THE INPUT:

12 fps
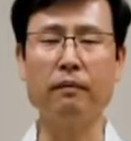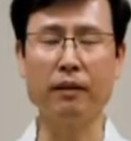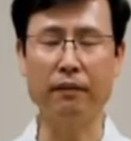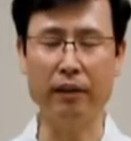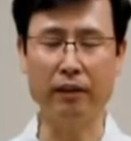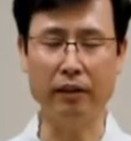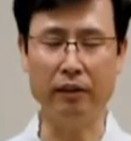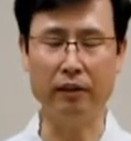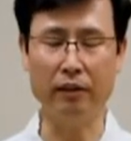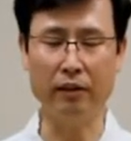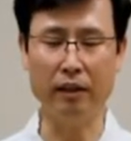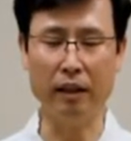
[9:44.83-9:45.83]
Very
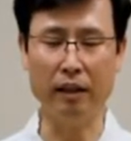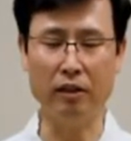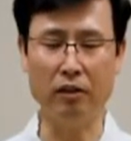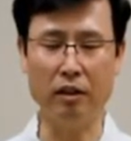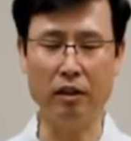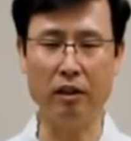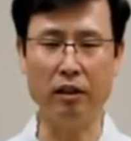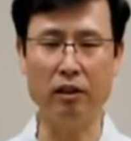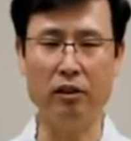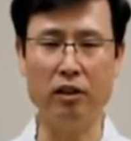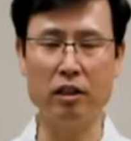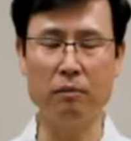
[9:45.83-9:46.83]
good. Energy is
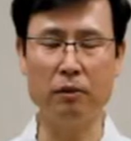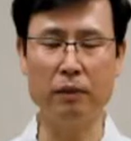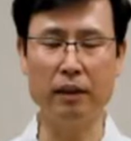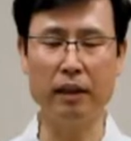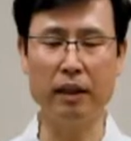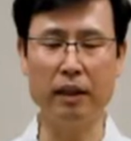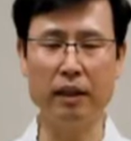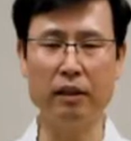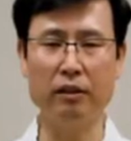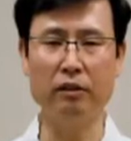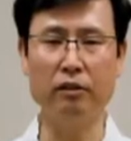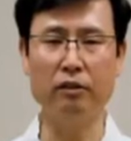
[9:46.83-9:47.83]
continuously moving
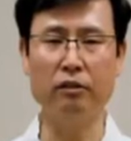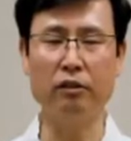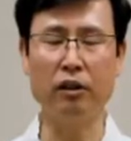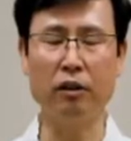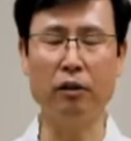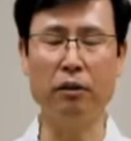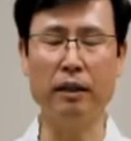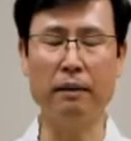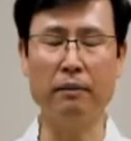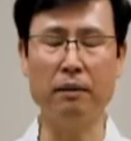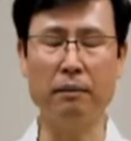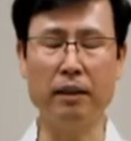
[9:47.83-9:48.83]
down to the lower
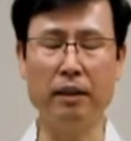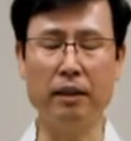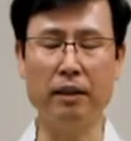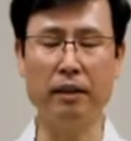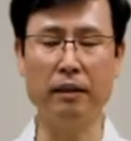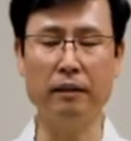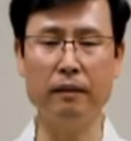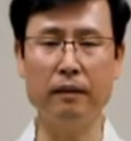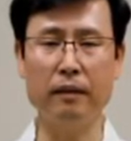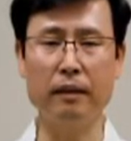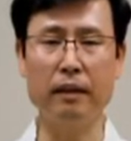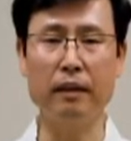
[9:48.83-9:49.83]
abdomen,
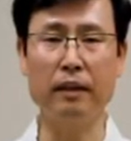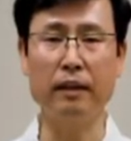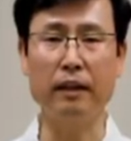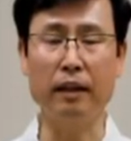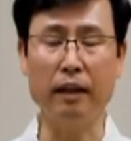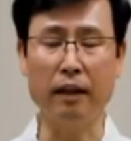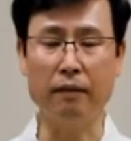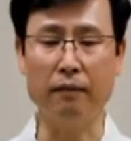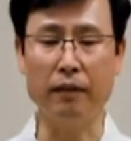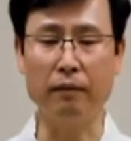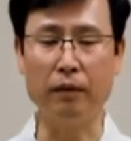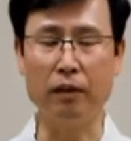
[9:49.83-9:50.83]
and
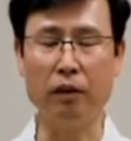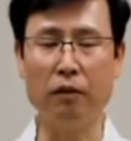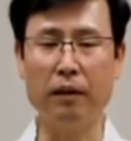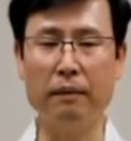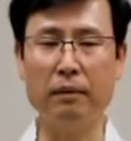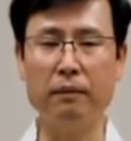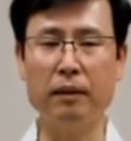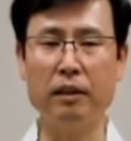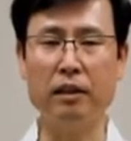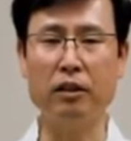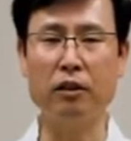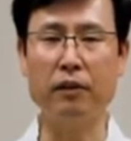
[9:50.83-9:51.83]
from the lower abdomen
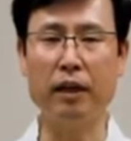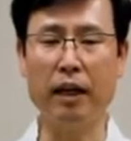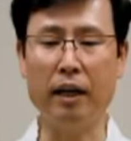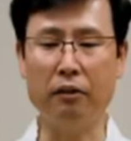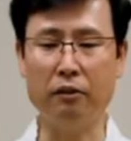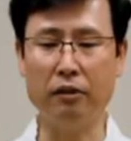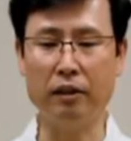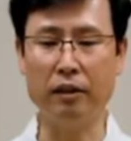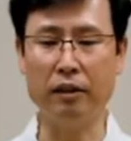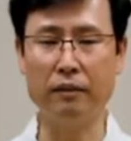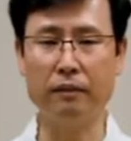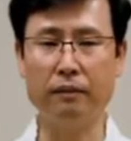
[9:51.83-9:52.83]
is going out
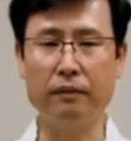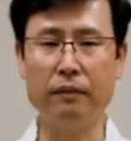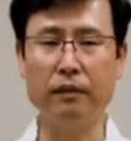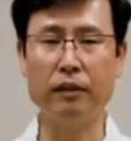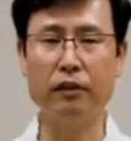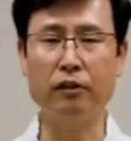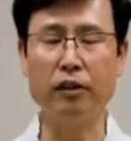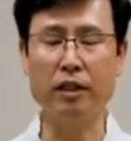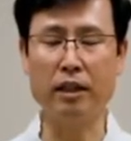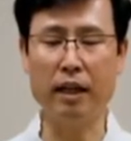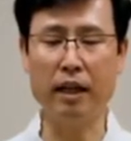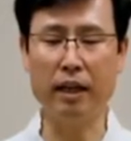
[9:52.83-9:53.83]
to the
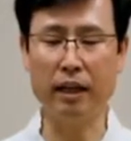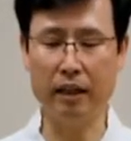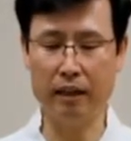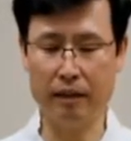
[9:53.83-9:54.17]
side,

WHAT THE TASK REQUIRES: From the first line to the last, copy the records exactly and skip the pictures.

OUTPUT OF THE TASK:
12 fps
[9:44.83-9:45.83]
Very
[9:45.83-9:46.83]
good. Energy is
[9:46.83-9:47.83]
continuously moving
[9:47.83-9:48.83]
down to the lower
[9:48.83-9:49.83]
abdomen,
[9:49.83-9:50.83]
and
[9:50.83-9:51.83]
from the lower abdomen
[9:51.83-9:52.83]
is going out
[9:52.83-9:53.83]
to the
[9:53.83-9:54.17]
side,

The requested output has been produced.